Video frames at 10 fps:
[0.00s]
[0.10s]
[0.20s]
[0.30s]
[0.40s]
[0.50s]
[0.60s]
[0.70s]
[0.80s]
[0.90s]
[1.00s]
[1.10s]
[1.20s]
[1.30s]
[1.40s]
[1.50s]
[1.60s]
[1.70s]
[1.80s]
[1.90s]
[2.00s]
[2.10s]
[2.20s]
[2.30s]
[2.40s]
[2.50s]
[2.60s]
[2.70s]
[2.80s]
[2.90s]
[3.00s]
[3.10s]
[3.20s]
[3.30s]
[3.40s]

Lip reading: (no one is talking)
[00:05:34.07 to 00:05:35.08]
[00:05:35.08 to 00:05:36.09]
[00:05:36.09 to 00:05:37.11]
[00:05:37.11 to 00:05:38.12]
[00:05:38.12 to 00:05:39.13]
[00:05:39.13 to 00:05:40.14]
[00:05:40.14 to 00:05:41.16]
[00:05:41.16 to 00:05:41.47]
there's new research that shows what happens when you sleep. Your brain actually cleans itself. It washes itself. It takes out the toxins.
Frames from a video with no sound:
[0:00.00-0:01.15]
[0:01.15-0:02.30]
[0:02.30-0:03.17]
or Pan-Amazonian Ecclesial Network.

▬▬▬

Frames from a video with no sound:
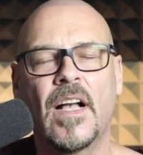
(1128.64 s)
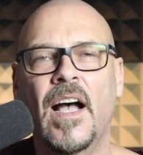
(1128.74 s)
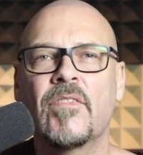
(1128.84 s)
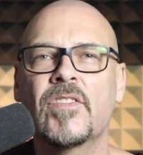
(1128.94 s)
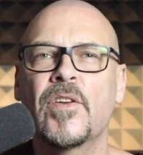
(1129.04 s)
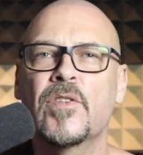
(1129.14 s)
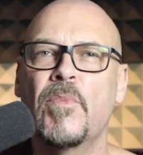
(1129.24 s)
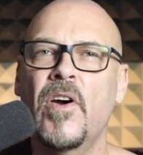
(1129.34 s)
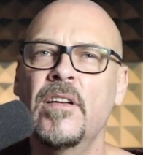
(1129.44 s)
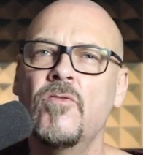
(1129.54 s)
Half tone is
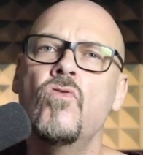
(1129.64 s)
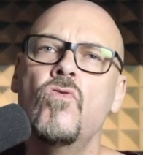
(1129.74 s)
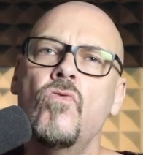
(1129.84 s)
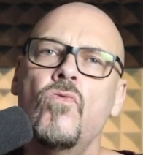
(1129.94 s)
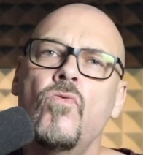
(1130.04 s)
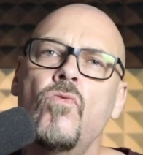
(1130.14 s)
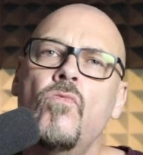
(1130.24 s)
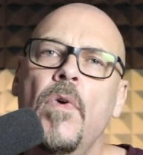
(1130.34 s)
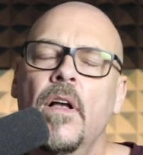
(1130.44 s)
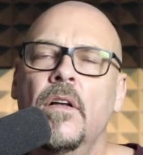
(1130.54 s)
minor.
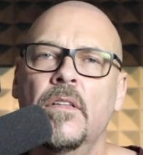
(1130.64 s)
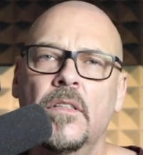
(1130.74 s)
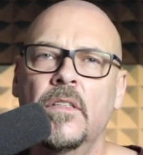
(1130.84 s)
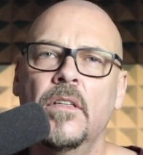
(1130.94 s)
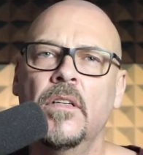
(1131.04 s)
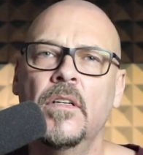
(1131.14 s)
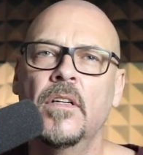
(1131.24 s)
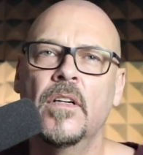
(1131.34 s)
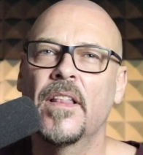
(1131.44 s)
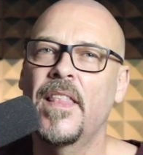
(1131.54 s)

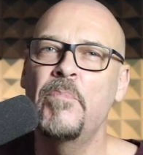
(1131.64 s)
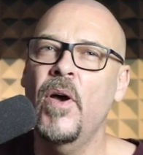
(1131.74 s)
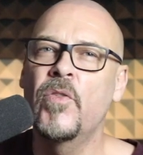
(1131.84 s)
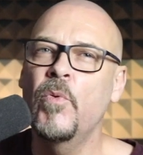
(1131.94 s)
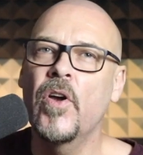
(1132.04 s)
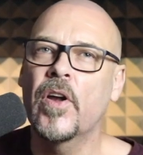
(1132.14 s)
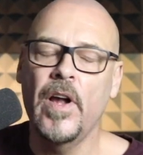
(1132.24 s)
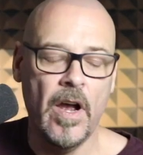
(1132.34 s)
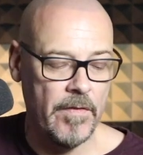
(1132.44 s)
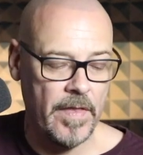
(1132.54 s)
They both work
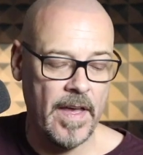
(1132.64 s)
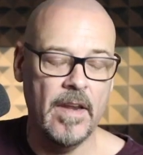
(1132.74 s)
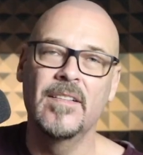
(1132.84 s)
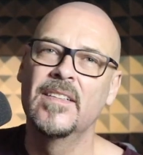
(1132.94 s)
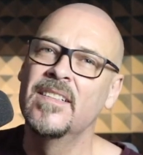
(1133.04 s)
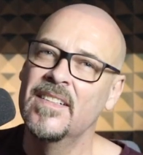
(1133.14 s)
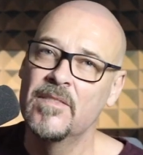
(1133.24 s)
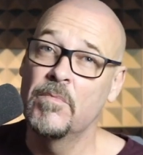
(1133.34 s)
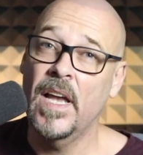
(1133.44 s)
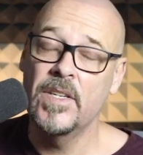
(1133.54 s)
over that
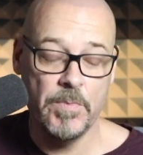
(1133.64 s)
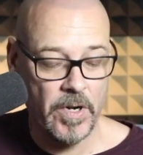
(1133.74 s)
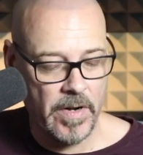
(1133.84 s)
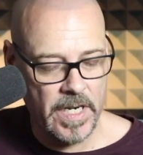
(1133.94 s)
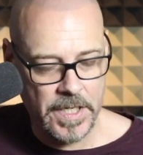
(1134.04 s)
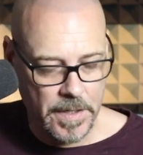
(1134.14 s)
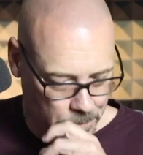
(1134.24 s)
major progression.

▬▬▬

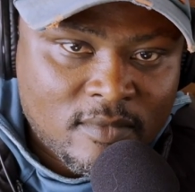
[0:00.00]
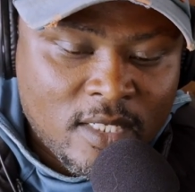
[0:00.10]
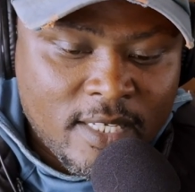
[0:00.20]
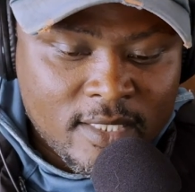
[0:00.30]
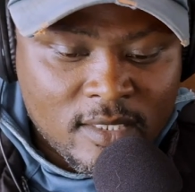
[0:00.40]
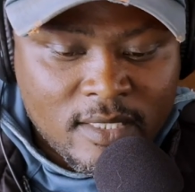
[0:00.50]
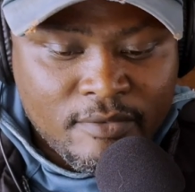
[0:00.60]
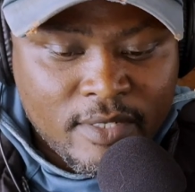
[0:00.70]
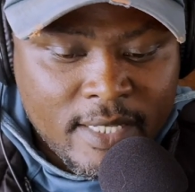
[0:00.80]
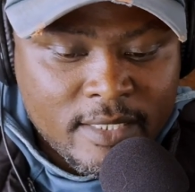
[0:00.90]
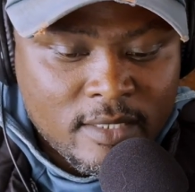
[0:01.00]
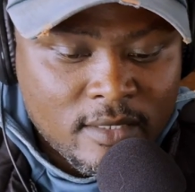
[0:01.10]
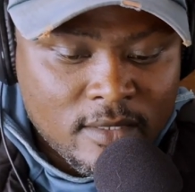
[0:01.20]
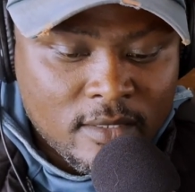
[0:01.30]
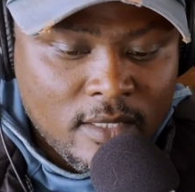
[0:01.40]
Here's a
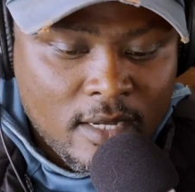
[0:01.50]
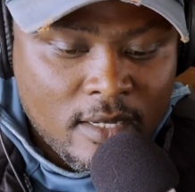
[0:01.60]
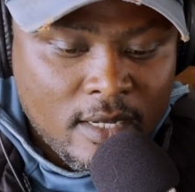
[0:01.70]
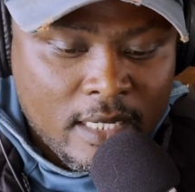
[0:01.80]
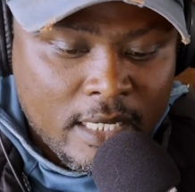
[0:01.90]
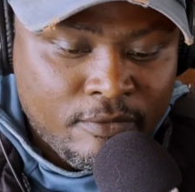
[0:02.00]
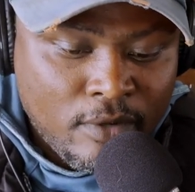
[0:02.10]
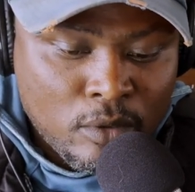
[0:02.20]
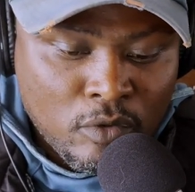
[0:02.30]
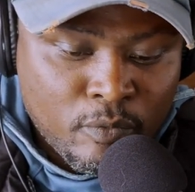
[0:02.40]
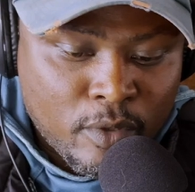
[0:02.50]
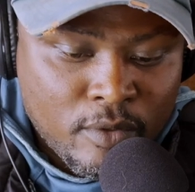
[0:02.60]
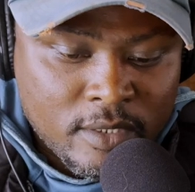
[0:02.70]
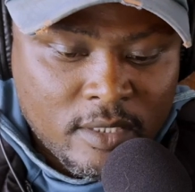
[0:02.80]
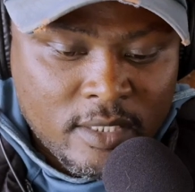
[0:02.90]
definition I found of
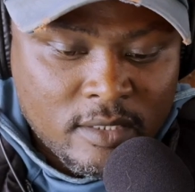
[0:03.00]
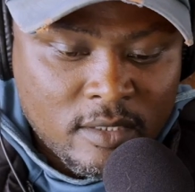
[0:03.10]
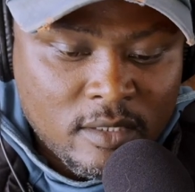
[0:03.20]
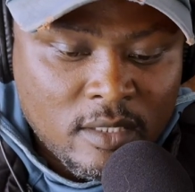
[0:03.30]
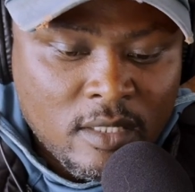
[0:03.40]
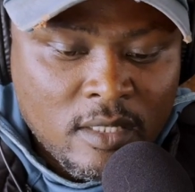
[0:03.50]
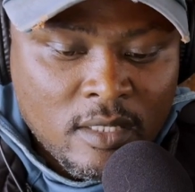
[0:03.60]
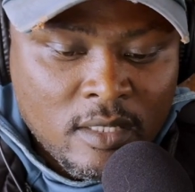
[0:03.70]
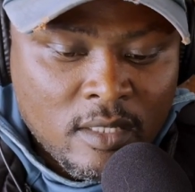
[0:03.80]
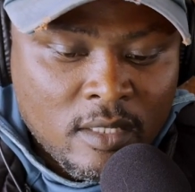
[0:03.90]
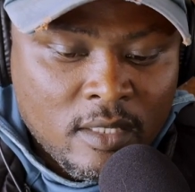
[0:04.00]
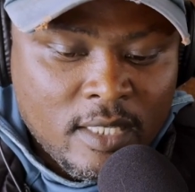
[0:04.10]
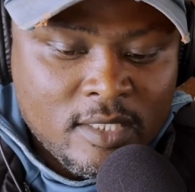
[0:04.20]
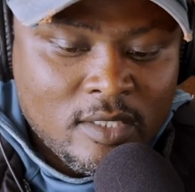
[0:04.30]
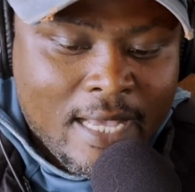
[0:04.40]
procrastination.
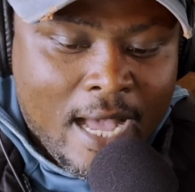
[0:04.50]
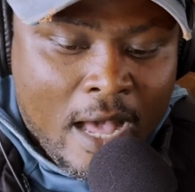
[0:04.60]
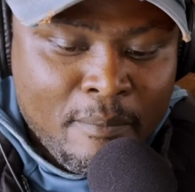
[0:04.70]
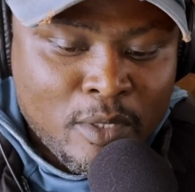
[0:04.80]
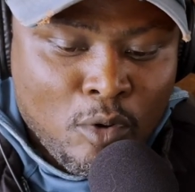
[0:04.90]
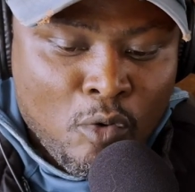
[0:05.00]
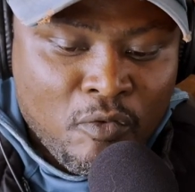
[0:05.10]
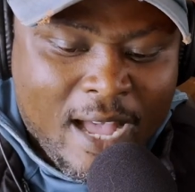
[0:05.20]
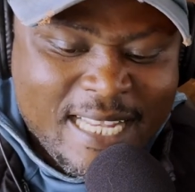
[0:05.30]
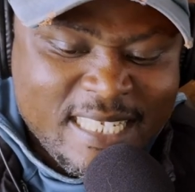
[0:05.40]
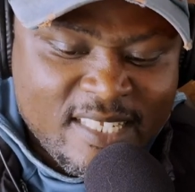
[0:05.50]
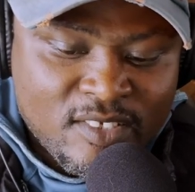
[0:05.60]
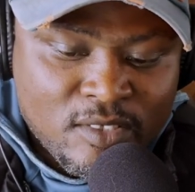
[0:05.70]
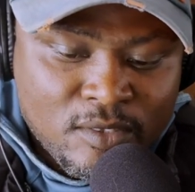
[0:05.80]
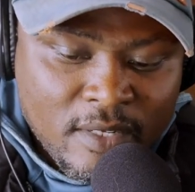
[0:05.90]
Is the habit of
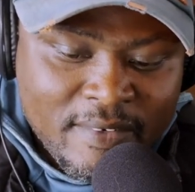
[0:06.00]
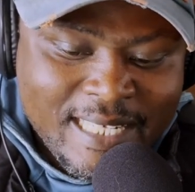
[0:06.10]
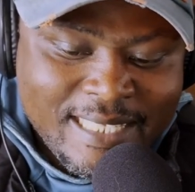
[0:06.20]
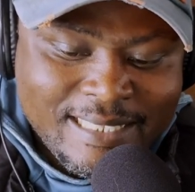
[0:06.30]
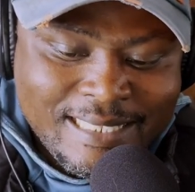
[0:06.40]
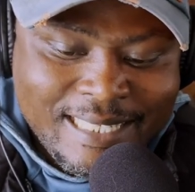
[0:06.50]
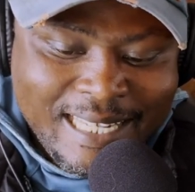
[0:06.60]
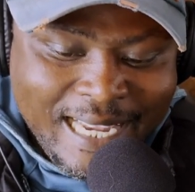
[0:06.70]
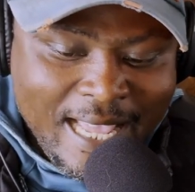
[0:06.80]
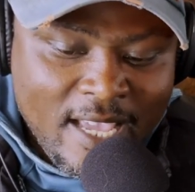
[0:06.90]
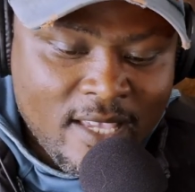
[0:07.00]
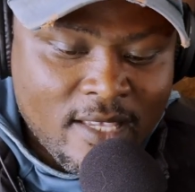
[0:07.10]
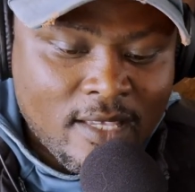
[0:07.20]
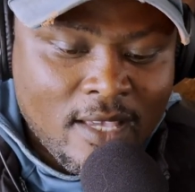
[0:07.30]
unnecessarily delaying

▬▬▬

• **What to work on**: In the listing above, find the line containing "Video frames at" and the line containing "[00:05:40.14 to 00:05:41.16]", then repeat those two lines and everything between them exactly.

• **Result of this exercise**:
Video frames at 10 fps:
[0.00s]
[0.10s]
[0.20s]
[0.30s]
[0.40s]
[0.50s]
[0.60s]
[0.70s]
[0.80s]
[0.90s]
[1.00s]
[1.10s]
[1.20s]
[1.30s]
[1.40s]
[1.50s]
[1.60s]
[1.70s]
[1.80s]
[1.90s]
[2.00s]
[2.10s]
[2.20s]
[2.30s]
[2.40s]
[2.50s]
[2.60s]
[2.70s]
[2.80s]
[2.90s]
[3.00s]
[3.10s]
[3.20s]
[3.30s]
[3.40s]

Lip reading: (no one is talking)
[00:05:34.07 to 00:05:35.08]
[00:05:35.08 to 00:05:36.09]
[00:05:36.09 to 00:05:37.11]
[00:05:37.11 to 00:05:38.12]
[00:05:38.12 to 00:05:39.13]
[00:05:39.13 to 00:05:40.14]
[00:05:40.14 to 00:05:41.16]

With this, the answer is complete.